## What is required
Your reply should reproduce each entry exactly and contain no pictures.

Stored entries:
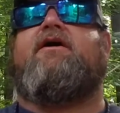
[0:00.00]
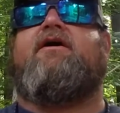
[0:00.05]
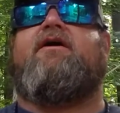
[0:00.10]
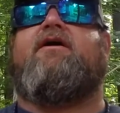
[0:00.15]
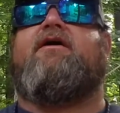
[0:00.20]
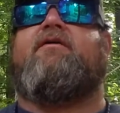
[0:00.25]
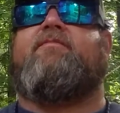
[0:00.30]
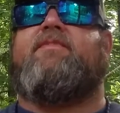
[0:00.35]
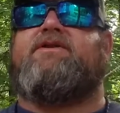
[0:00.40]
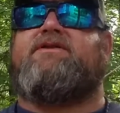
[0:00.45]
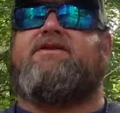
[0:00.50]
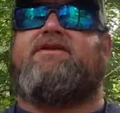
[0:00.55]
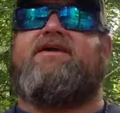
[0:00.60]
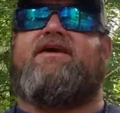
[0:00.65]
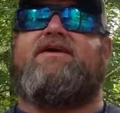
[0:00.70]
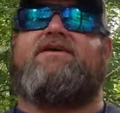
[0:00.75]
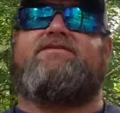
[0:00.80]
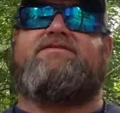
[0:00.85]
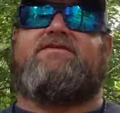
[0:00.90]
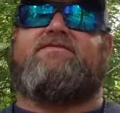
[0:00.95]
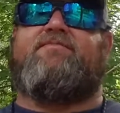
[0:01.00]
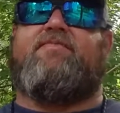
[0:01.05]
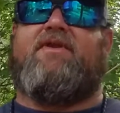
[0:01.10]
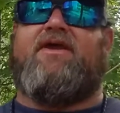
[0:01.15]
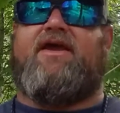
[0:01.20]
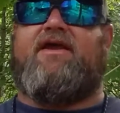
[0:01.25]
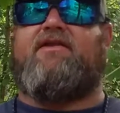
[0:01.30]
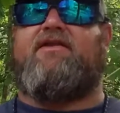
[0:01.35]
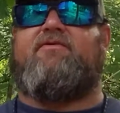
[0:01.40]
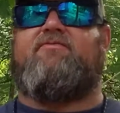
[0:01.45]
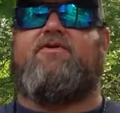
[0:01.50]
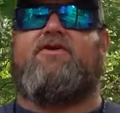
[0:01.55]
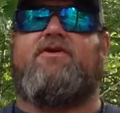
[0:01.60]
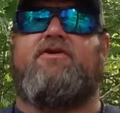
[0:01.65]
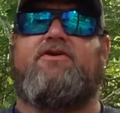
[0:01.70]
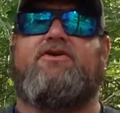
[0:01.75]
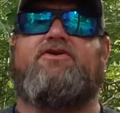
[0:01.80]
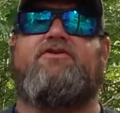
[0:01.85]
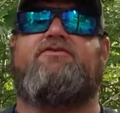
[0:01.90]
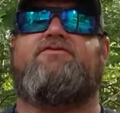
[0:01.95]
But today's plant that we're
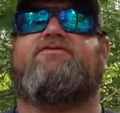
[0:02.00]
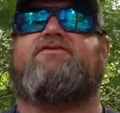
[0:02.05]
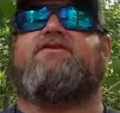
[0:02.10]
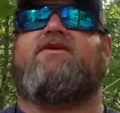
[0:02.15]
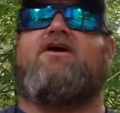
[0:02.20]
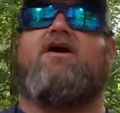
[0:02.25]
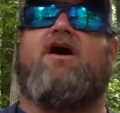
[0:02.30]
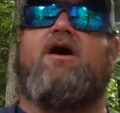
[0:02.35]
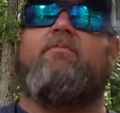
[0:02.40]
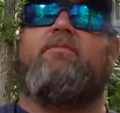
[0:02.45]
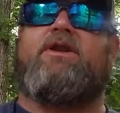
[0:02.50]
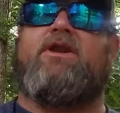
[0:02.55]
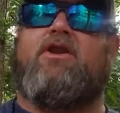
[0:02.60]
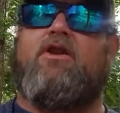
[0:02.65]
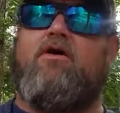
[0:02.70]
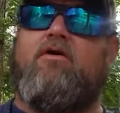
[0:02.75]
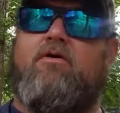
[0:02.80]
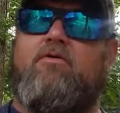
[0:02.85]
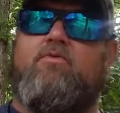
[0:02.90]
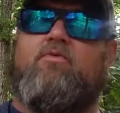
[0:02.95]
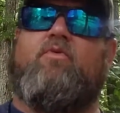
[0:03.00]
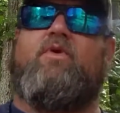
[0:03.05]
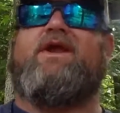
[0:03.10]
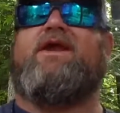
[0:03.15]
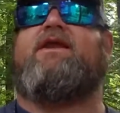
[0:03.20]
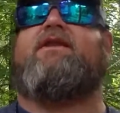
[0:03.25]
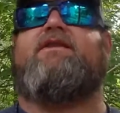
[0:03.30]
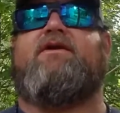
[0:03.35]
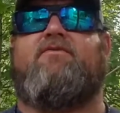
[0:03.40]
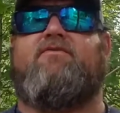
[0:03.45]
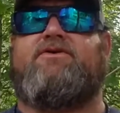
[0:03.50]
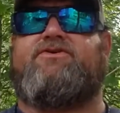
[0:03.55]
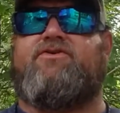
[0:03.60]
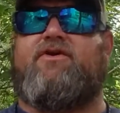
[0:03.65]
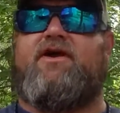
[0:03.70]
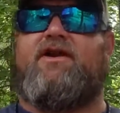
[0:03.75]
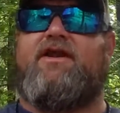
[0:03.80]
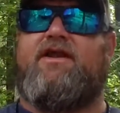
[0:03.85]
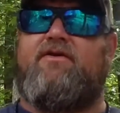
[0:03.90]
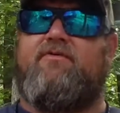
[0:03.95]
going to use is a common lawn weed that we
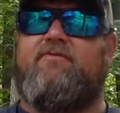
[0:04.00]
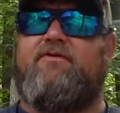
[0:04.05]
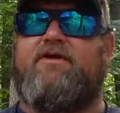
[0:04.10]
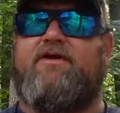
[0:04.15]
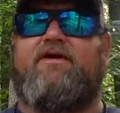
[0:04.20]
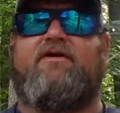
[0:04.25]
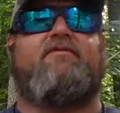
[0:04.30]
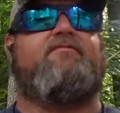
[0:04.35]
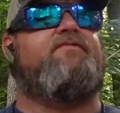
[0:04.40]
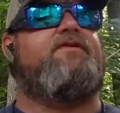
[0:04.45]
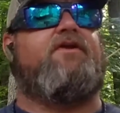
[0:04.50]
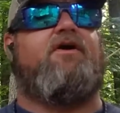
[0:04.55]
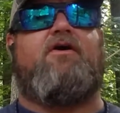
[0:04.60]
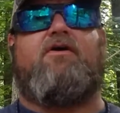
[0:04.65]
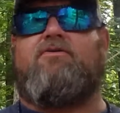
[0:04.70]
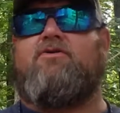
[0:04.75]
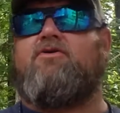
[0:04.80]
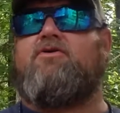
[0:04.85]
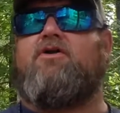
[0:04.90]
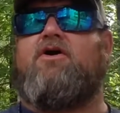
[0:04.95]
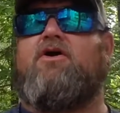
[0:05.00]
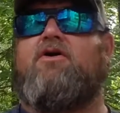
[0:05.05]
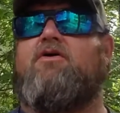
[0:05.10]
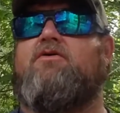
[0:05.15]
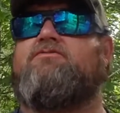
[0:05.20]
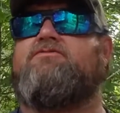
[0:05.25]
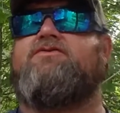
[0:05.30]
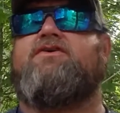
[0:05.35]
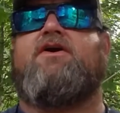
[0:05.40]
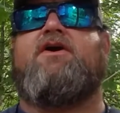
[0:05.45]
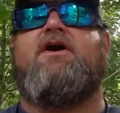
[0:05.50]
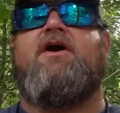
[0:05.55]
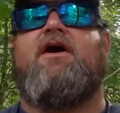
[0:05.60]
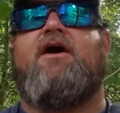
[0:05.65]
try to get rid of in all our lawns.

## Task result
[0:00.00]
[0:00.05]
[0:00.10]
[0:00.15]
[0:00.20]
[0:00.25]
[0:00.30]
[0:00.35]
[0:00.40]
[0:00.45]
[0:00.50]
[0:00.55]
[0:00.60]
[0:00.65]
[0:00.70]
[0:00.75]
[0:00.80]
[0:00.85]
[0:00.90]
[0:00.95]
[0:01.00]
[0:01.05]
[0:01.10]
[0:01.15]
[0:01.20]
[0:01.25]
[0:01.30]
[0:01.35]
[0:01.40]
[0:01.45]
[0:01.50]
[0:01.55]
[0:01.60]
[0:01.65]
[0:01.70]
[0:01.75]
[0:01.80]
[0:01.85]
[0:01.90]
[0:01.95]
But today's plant that we're
[0:02.00]
[0:02.05]
[0:02.10]
[0:02.15]
[0:02.20]
[0:02.25]
[0:02.30]
[0:02.35]
[0:02.40]
[0:02.45]
[0:02.50]
[0:02.55]
[0:02.60]
[0:02.65]
[0:02.70]
[0:02.75]
[0:02.80]
[0:02.85]
[0:02.90]
[0:02.95]
[0:03.00]
[0:03.05]
[0:03.10]
[0:03.15]
[0:03.20]
[0:03.25]
[0:03.30]
[0:03.35]
[0:03.40]
[0:03.45]
[0:03.50]
[0:03.55]
[0:03.60]
[0:03.65]
[0:03.70]
[0:03.75]
[0:03.80]
[0:03.85]
[0:03.90]
[0:03.95]
going to use is a common lawn weed that we
[0:04.00]
[0:04.05]
[0:04.10]
[0:04.15]
[0:04.20]
[0:04.25]
[0:04.30]
[0:04.35]
[0:04.40]
[0:04.45]
[0:04.50]
[0:04.55]
[0:04.60]
[0:04.65]
[0:04.70]
[0:04.75]
[0:04.80]
[0:04.85]
[0:04.90]
[0:04.95]
[0:05.00]
[0:05.05]
[0:05.10]
[0:05.15]
[0:05.20]
[0:05.25]
[0:05.30]
[0:05.35]
[0:05.40]
[0:05.45]
[0:05.50]
[0:05.55]
[0:05.60]
[0:05.65]
try to get rid of in all our lawns.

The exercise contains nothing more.